ABOUT THIS EXERCISE:
Without the pictures, output the records below word for word.

Collection entries:
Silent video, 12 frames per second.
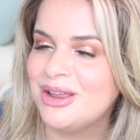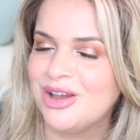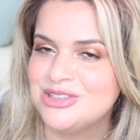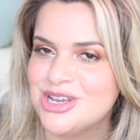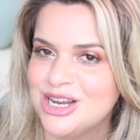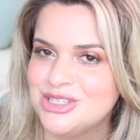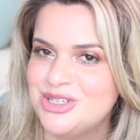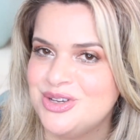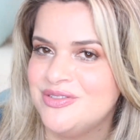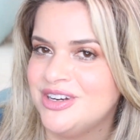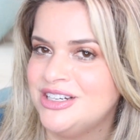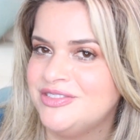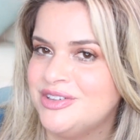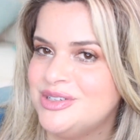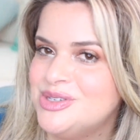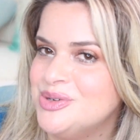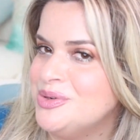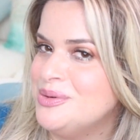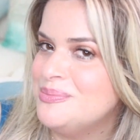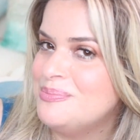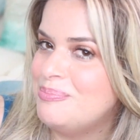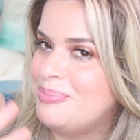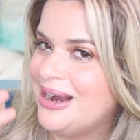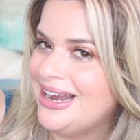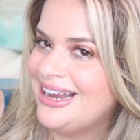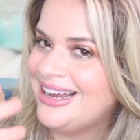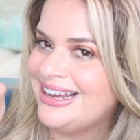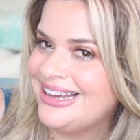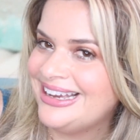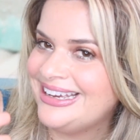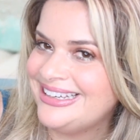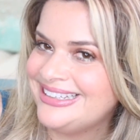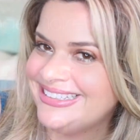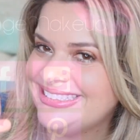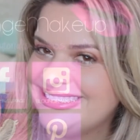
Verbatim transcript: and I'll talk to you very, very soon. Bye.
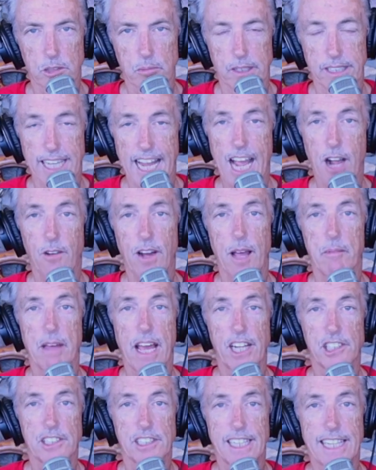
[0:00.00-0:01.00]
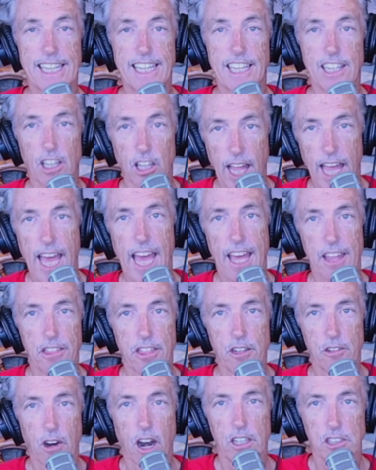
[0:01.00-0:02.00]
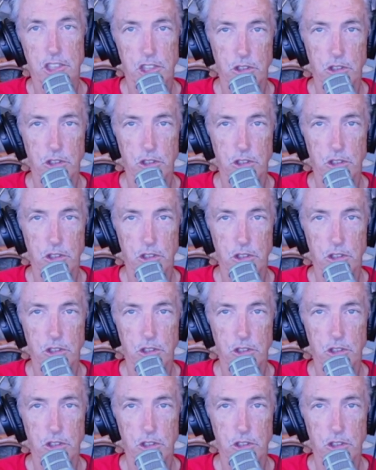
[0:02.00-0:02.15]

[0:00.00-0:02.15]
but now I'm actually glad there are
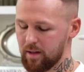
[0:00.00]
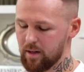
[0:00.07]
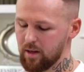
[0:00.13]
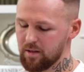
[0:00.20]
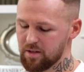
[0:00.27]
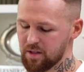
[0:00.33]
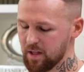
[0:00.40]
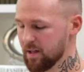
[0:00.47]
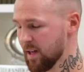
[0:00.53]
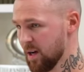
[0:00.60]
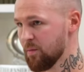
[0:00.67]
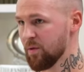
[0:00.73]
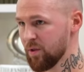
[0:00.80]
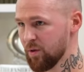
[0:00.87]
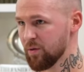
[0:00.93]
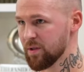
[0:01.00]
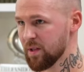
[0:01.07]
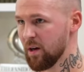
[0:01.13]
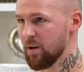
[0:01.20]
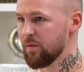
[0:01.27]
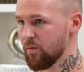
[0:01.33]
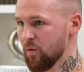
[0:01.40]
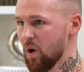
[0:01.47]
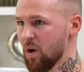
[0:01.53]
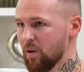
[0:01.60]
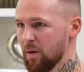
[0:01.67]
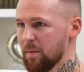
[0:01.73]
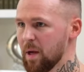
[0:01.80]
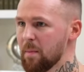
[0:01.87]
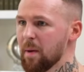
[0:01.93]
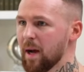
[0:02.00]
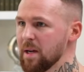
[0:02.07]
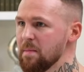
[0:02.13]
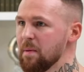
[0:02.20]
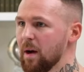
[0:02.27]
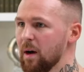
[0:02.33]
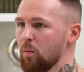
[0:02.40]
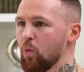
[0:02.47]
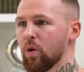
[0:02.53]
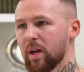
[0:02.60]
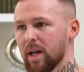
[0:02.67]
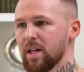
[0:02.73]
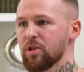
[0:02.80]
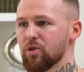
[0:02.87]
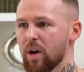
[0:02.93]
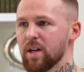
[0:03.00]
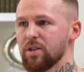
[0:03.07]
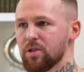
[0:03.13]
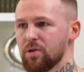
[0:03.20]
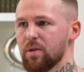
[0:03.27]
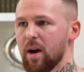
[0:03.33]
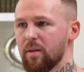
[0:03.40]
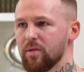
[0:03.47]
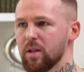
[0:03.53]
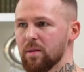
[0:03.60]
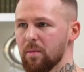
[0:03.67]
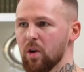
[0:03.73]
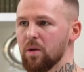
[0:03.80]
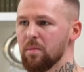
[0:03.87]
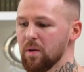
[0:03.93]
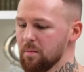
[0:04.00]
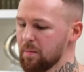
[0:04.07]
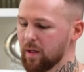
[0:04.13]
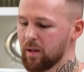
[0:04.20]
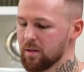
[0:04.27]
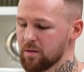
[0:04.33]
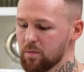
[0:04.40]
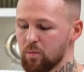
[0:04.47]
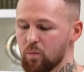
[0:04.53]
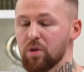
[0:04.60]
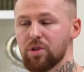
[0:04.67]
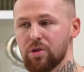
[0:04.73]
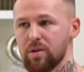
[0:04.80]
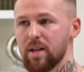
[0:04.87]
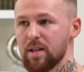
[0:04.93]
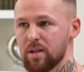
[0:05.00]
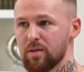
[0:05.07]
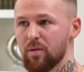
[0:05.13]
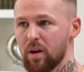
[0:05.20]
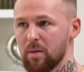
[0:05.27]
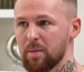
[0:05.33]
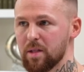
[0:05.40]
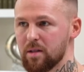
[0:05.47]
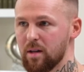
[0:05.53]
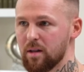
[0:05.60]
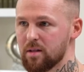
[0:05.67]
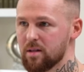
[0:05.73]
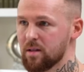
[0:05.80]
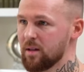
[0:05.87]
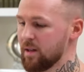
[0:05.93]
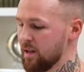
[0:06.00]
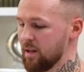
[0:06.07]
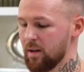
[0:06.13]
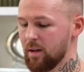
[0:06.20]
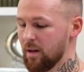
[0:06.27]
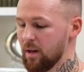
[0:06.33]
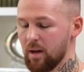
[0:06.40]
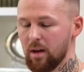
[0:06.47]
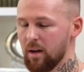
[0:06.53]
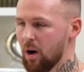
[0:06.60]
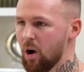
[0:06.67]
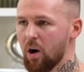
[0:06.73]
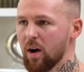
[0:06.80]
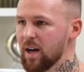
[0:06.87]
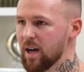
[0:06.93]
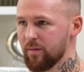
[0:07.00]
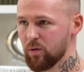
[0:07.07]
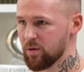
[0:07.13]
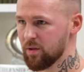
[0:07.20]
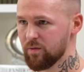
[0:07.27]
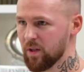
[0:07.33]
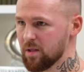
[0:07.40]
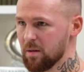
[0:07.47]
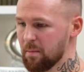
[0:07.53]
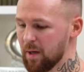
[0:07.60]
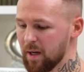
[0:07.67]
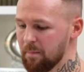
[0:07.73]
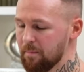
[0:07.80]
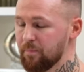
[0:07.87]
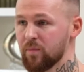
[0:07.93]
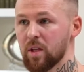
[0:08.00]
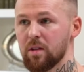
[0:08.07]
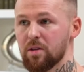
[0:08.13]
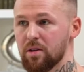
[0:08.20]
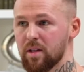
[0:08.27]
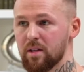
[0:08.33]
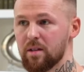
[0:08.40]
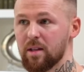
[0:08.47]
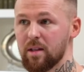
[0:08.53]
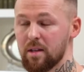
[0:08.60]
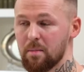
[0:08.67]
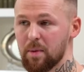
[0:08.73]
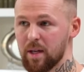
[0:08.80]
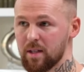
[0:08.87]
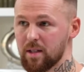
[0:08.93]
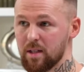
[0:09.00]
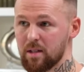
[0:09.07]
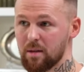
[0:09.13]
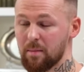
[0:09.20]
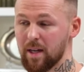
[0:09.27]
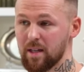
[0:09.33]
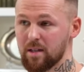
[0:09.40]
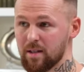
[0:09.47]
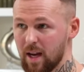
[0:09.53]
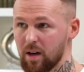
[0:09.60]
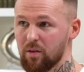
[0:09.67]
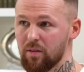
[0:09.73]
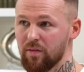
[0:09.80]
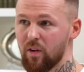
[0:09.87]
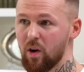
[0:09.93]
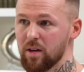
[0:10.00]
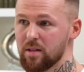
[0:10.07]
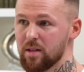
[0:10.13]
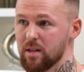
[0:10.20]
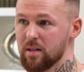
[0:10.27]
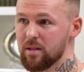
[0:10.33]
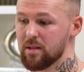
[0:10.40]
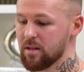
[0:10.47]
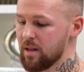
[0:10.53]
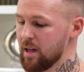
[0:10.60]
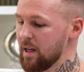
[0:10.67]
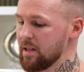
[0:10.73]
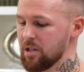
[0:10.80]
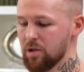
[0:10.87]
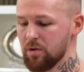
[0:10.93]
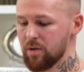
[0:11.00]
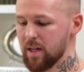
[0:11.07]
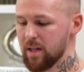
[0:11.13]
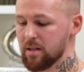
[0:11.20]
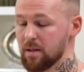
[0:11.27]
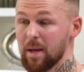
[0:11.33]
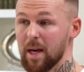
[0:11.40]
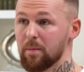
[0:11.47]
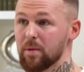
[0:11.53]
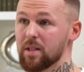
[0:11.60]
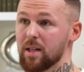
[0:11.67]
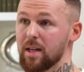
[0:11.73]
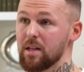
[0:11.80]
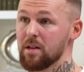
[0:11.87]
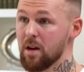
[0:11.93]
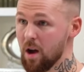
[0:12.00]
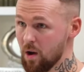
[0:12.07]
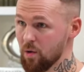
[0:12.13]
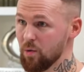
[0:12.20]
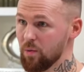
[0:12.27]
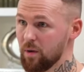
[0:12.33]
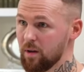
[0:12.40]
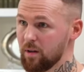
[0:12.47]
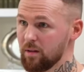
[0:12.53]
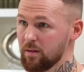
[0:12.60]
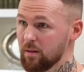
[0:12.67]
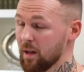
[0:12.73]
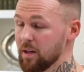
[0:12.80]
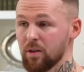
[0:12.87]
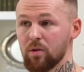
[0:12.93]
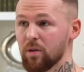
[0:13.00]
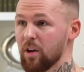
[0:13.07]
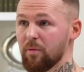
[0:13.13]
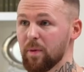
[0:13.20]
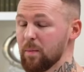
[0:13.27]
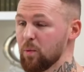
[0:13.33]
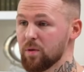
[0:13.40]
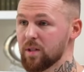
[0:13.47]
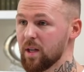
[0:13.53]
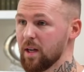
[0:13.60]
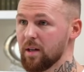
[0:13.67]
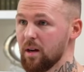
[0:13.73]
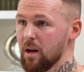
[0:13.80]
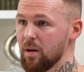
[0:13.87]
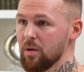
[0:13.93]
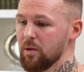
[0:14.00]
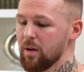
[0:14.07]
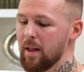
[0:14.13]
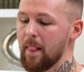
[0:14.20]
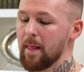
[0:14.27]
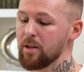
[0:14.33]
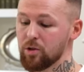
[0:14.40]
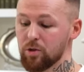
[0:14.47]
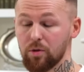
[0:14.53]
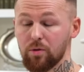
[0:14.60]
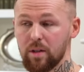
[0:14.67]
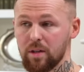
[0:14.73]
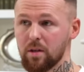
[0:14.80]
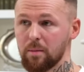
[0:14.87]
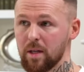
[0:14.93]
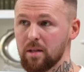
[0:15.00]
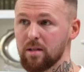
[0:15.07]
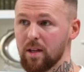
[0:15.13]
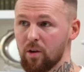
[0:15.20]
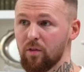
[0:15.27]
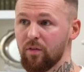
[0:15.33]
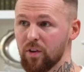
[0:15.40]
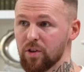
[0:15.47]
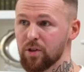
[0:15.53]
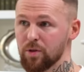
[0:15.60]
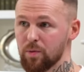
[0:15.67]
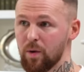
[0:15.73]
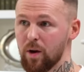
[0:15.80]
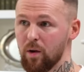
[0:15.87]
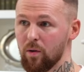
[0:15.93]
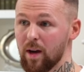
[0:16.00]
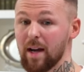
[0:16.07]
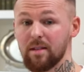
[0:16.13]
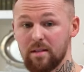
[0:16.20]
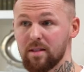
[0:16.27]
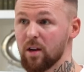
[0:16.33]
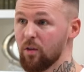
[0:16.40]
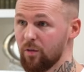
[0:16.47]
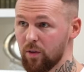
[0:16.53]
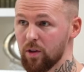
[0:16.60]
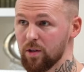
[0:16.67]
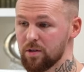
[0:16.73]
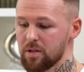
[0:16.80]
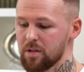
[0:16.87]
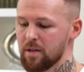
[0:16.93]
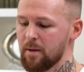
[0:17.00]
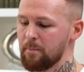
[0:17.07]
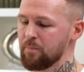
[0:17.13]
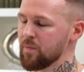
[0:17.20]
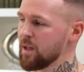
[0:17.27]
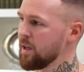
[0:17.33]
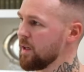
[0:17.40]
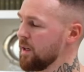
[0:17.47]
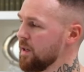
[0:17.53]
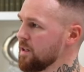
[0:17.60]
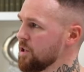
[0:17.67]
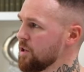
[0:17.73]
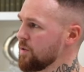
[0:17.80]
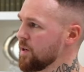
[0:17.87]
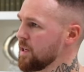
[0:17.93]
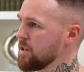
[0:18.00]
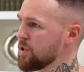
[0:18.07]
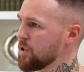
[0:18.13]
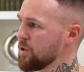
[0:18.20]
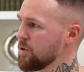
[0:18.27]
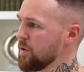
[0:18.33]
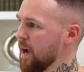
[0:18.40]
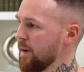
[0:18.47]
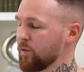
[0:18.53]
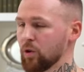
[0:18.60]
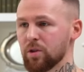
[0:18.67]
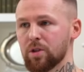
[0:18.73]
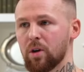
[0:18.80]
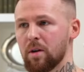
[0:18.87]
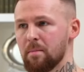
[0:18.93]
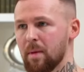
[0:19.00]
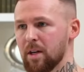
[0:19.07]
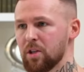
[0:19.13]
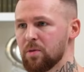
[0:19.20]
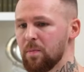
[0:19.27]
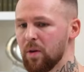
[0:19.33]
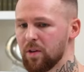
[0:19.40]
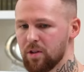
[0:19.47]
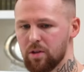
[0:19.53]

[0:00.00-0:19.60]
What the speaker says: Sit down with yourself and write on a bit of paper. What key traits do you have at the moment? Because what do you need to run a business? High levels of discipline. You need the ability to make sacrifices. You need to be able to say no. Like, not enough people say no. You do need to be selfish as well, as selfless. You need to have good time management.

SOLUTION:
Silent video, 12 frames per second.
Verbatim transcript: and I'll talk to you very, very soon. Bye.
[0:00.00-0:01.00]
[0:01.00-0:02.00]
[0:02.00-0:02.15]

[0:00.00-0:02.15]
but now I'm actually glad there are
[0:00.00]
[0:00.07]
[0:00.13]
[0:00.20]
[0:00.27]
[0:00.33]
[0:00.40]
[0:00.47]
[0:00.53]
[0:00.60]
[0:00.67]
[0:00.73]
[0:00.80]
[0:00.87]
[0:00.93]
[0:01.00]
[0:01.07]
[0:01.13]
[0:01.20]
[0:01.27]
[0:01.33]
[0:01.40]
[0:01.47]
[0:01.53]
[0:01.60]
[0:01.67]
[0:01.73]
[0:01.80]
[0:01.87]
[0:01.93]
[0:02.00]
[0:02.07]
[0:02.13]
[0:02.20]
[0:02.27]
[0:02.33]
[0:02.40]
[0:02.47]
[0:02.53]
[0:02.60]
[0:02.67]
[0:02.73]
[0:02.80]
[0:02.87]
[0:02.93]
[0:03.00]
[0:03.07]
[0:03.13]
[0:03.20]
[0:03.27]
[0:03.33]
[0:03.40]
[0:03.47]
[0:03.53]
[0:03.60]
[0:03.67]
[0:03.73]
[0:03.80]
[0:03.87]
[0:03.93]
[0:04.00]
[0:04.07]
[0:04.13]
[0:04.20]
[0:04.27]
[0:04.33]
[0:04.40]
[0:04.47]
[0:04.53]
[0:04.60]
[0:04.67]
[0:04.73]
[0:04.80]
[0:04.87]
[0:04.93]
[0:05.00]
[0:05.07]
[0:05.13]
[0:05.20]
[0:05.27]
[0:05.33]
[0:05.40]
[0:05.47]
[0:05.53]
[0:05.60]
[0:05.67]
[0:05.73]
[0:05.80]
[0:05.87]
[0:05.93]
[0:06.00]
[0:06.07]
[0:06.13]
[0:06.20]
[0:06.27]
[0:06.33]
[0:06.40]
[0:06.47]
[0:06.53]
[0:06.60]
[0:06.67]
[0:06.73]
[0:06.80]
[0:06.87]
[0:06.93]
[0:07.00]
[0:07.07]
[0:07.13]
[0:07.20]
[0:07.27]
[0:07.33]
[0:07.40]
[0:07.47]
[0:07.53]
[0:07.60]
[0:07.67]
[0:07.73]
[0:07.80]
[0:07.87]
[0:07.93]
[0:08.00]
[0:08.07]
[0:08.13]
[0:08.20]
[0:08.27]
[0:08.33]
[0:08.40]
[0:08.47]
[0:08.53]
[0:08.60]
[0:08.67]
[0:08.73]
[0:08.80]
[0:08.87]
[0:08.93]
[0:09.00]
[0:09.07]
[0:09.13]
[0:09.20]
[0:09.27]
[0:09.33]
[0:09.40]
[0:09.47]
[0:09.53]
[0:09.60]
[0:09.67]
[0:09.73]
[0:09.80]
[0:09.87]
[0:09.93]
[0:10.00]
[0:10.07]
[0:10.13]
[0:10.20]
[0:10.27]
[0:10.33]
[0:10.40]
[0:10.47]
[0:10.53]
[0:10.60]
[0:10.67]
[0:10.73]
[0:10.80]
[0:10.87]
[0:10.93]
[0:11.00]
[0:11.07]
[0:11.13]
[0:11.20]
[0:11.27]
[0:11.33]
[0:11.40]
[0:11.47]
[0:11.53]
[0:11.60]
[0:11.67]
[0:11.73]
[0:11.80]
[0:11.87]
[0:11.93]
[0:12.00]
[0:12.07]
[0:12.13]
[0:12.20]
[0:12.27]
[0:12.33]
[0:12.40]
[0:12.47]
[0:12.53]
[0:12.60]
[0:12.67]
[0:12.73]
[0:12.80]
[0:12.87]
[0:12.93]
[0:13.00]
[0:13.07]
[0:13.13]
[0:13.20]
[0:13.27]
[0:13.33]
[0:13.40]
[0:13.47]
[0:13.53]
[0:13.60]
[0:13.67]
[0:13.73]
[0:13.80]
[0:13.87]
[0:13.93]
[0:14.00]
[0:14.07]
[0:14.13]
[0:14.20]
[0:14.27]
[0:14.33]
[0:14.40]
[0:14.47]
[0:14.53]
[0:14.60]
[0:14.67]
[0:14.73]
[0:14.80]
[0:14.87]
[0:14.93]
[0:15.00]
[0:15.07]
[0:15.13]
[0:15.20]
[0:15.27]
[0:15.33]
[0:15.40]
[0:15.47]
[0:15.53]
[0:15.60]
[0:15.67]
[0:15.73]
[0:15.80]
[0:15.87]
[0:15.93]
[0:16.00]
[0:16.07]
[0:16.13]
[0:16.20]
[0:16.27]
[0:16.33]
[0:16.40]
[0:16.47]
[0:16.53]
[0:16.60]
[0:16.67]
[0:16.73]
[0:16.80]
[0:16.87]
[0:16.93]
[0:17.00]
[0:17.07]
[0:17.13]
[0:17.20]
[0:17.27]
[0:17.33]
[0:17.40]
[0:17.47]
[0:17.53]
[0:17.60]
[0:17.67]
[0:17.73]
[0:17.80]
[0:17.87]
[0:17.93]
[0:18.00]
[0:18.07]
[0:18.13]
[0:18.20]
[0:18.27]
[0:18.33]
[0:18.40]
[0:18.47]
[0:18.53]
[0:18.60]
[0:18.67]
[0:18.73]
[0:18.80]
[0:18.87]
[0:18.93]
[0:19.00]
[0:19.07]
[0:19.13]
[0:19.20]
[0:19.27]
[0:19.33]
[0:19.40]
[0:19.47]
[0:19.53]

[0:00.00-0:19.60]
What the speaker says: Sit down with yourself and write on a bit of paper. What key traits do you have at the moment? Because what do you need to run a business? High levels of discipline. You need the ability to make sacrifices. You need to be able to say no. Like, not enough people say no. You do need to be selfish as well, as selfless. You need to have good time management.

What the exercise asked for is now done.